New regulations designed to illuminate the cost of bonds, which went into effect on Monday, are likely to help retail investors but cause more work for brokers.
The regulations — one from the Financial Industry Regulatory Authority Inc., the broker-dealer self-regulator, and one from the Municipal Securities Rulemaking Board — would require that brokers selling municipal and corporate bonds to retail investors disclose their markup or markdown on bonds that they bought and resold on the same day.
The difference between what the customer paid and the prevailing market price would have to be recorded on the customer confirmation, along with a link to online publicly available trading data and the execution time.
The move should bring more transparency to the often-opaque bond market.
"It's long, long, long overdue," said Bill Gurtin, chief executive of Gurtin Municipal Bond Management. "Investors were in many cases misled because it was never disclosed to them what type of markups were being put on bonds. Investors are shocked when we've shown them [what] they've been paying."
Cost is one of the most important factors in helping a retail investor determine whether a bond strategy is appropriate and the bond manager is effective, said Ronald Bernardi, chief executive of Bernardi Securities Inc.
"An investor is entitled to know what he or she is paying for a particular service, and I, as a professional, should be able to explain why I'm worth the charge," Mr. Bernardi said.
The new information on the customer confirmation is going to require an explanation from the broker, said Michael Ruvo, chief executive of BondWave, a financial technology firm.

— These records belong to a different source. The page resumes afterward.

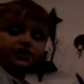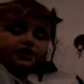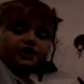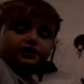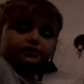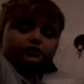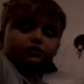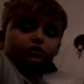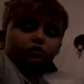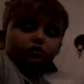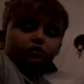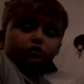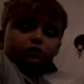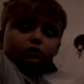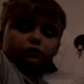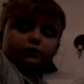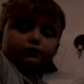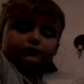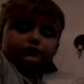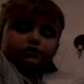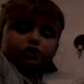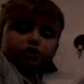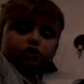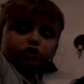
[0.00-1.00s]
in
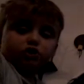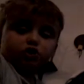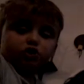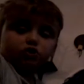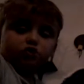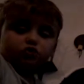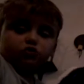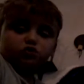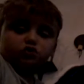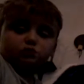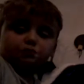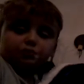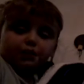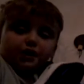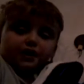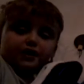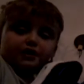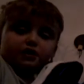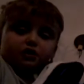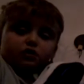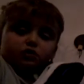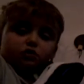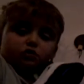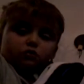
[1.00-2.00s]
with the shoes,
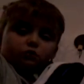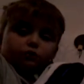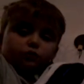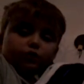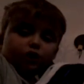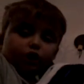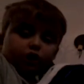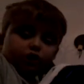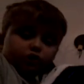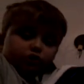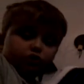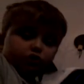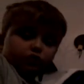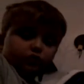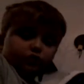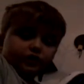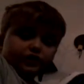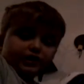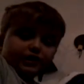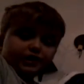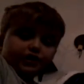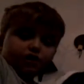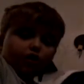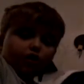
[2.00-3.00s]
but we're doing it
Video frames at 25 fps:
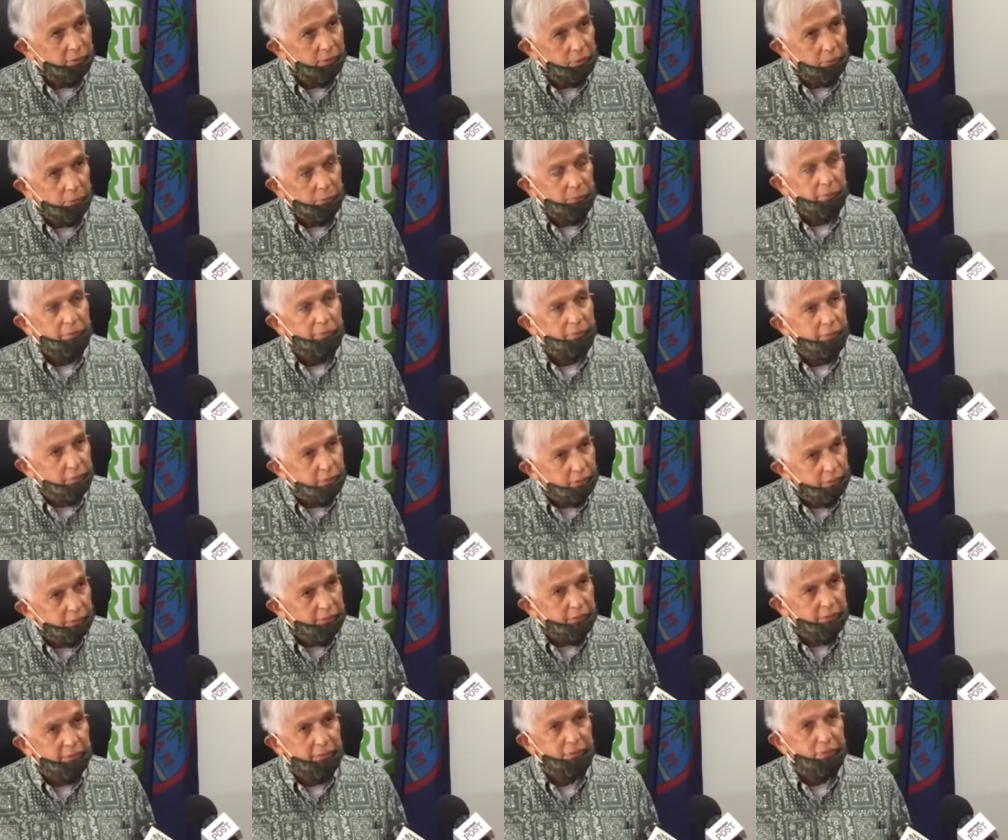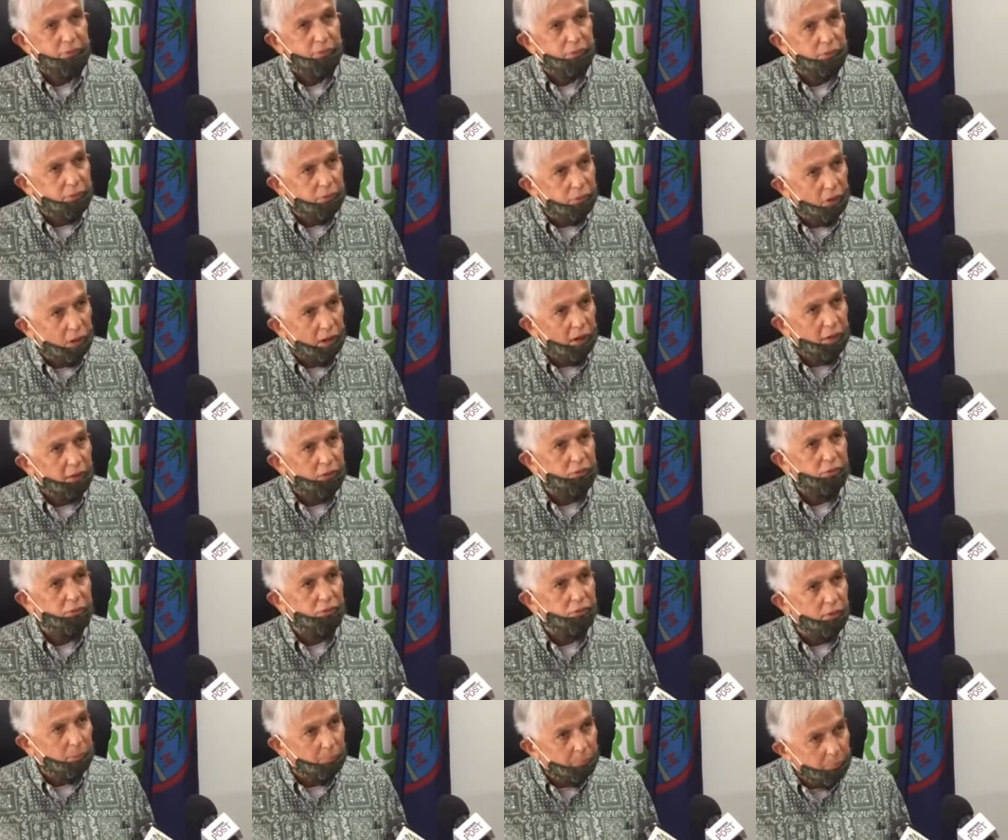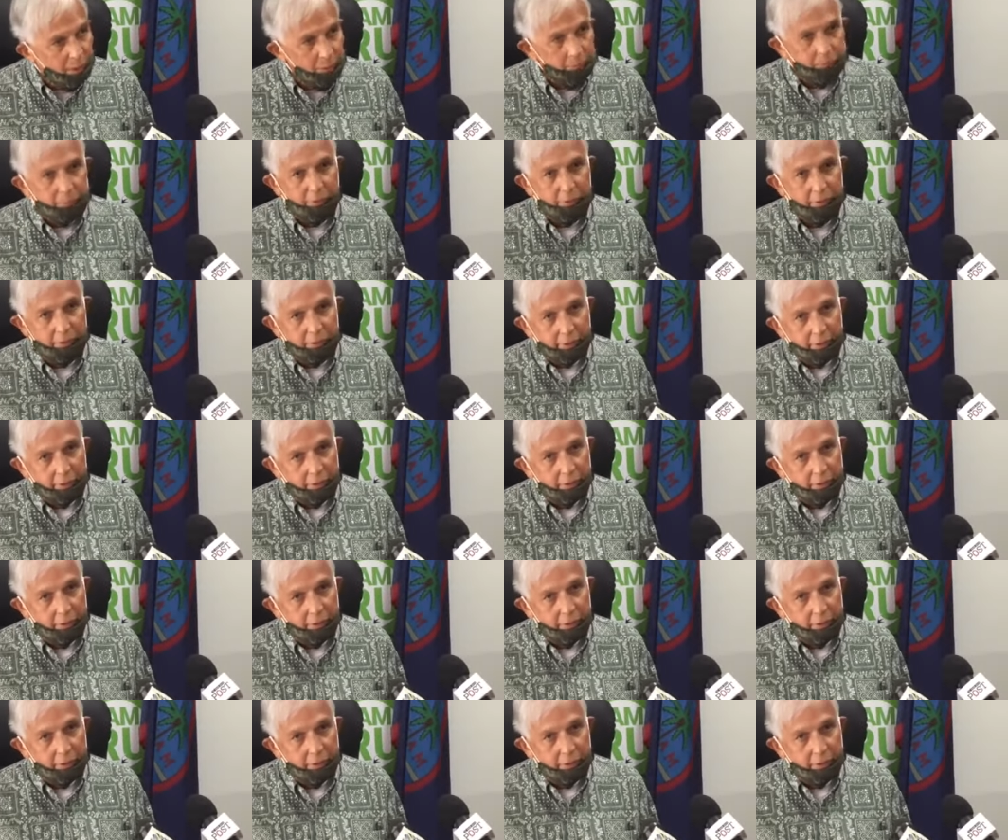who refuses to talk to the public.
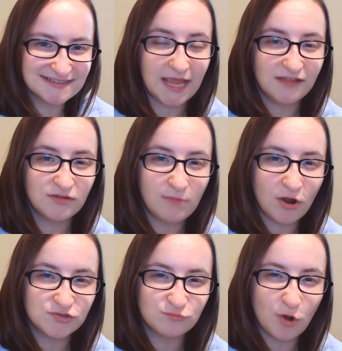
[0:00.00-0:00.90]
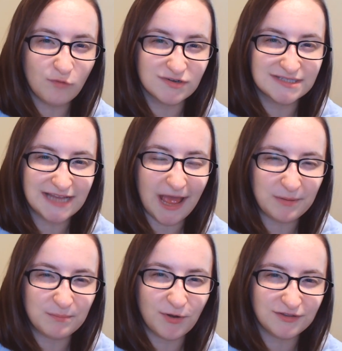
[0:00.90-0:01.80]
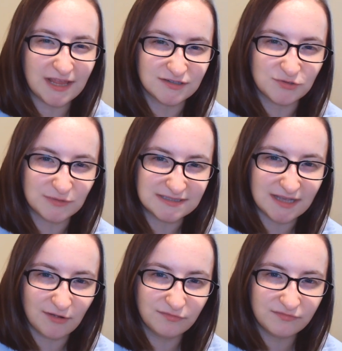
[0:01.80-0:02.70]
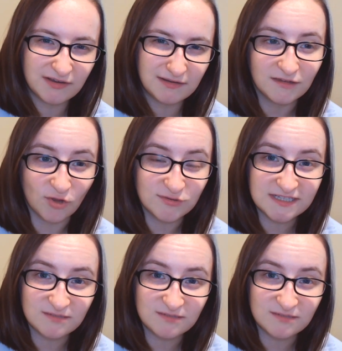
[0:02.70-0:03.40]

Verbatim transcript: They had the Mars rover sing happy birthday to itself. No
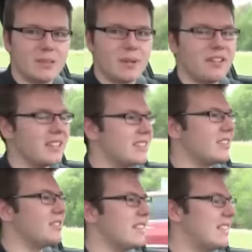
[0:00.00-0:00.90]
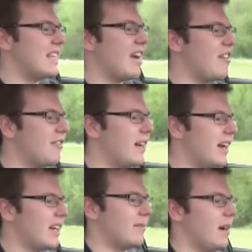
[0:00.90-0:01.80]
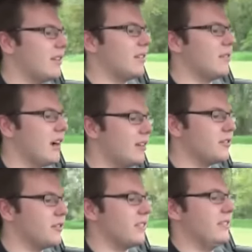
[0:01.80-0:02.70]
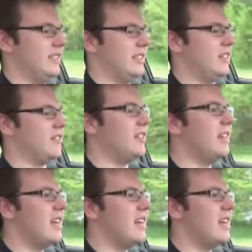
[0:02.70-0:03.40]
experience. There's a terrifying amount of understeer,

"There's going to have to be a lot of education as to what the markup disclosure means and what the market price is," Mr. Ruvo said.
And coming up with the prevailing market price to provide to customers could be a difficult calculation because different brokers are buying different amounts of bonds at slightly varying prices, according to Mr. Bernardi.
"The prevailing market price in the municipal market is very complicated," he said. "It creates an extra workload for brokers."
Although retail investors will have better insight into what they're paying for bonds, the added complexities introduced by the new rules might turn off brokers and investors.
"It could result in fewer advisers wanting to sell bonds because of all the compliance and regulatory burdens," Mr. Ruvo said.
The requirements of the markup rules could also cause a change in where sales occur.
"Money is going to move to managed platforms," Mr. Gurtin said. "You'll see more money flowing toward [registered investment advisers] and municipal money managers."
Although the MSRB has been working to make bond markets and prices more transparent through its EMMA website, and the new markup rule also will shed more light, customers may decide they're tired of trying to discern what they're paying for bonds.
"The investor might say, 'It's too complicated, I'm just going to buy an ETF,'" Mr. Bernardi said. "I'm fearful that market liquidity is going to be hurt because of it."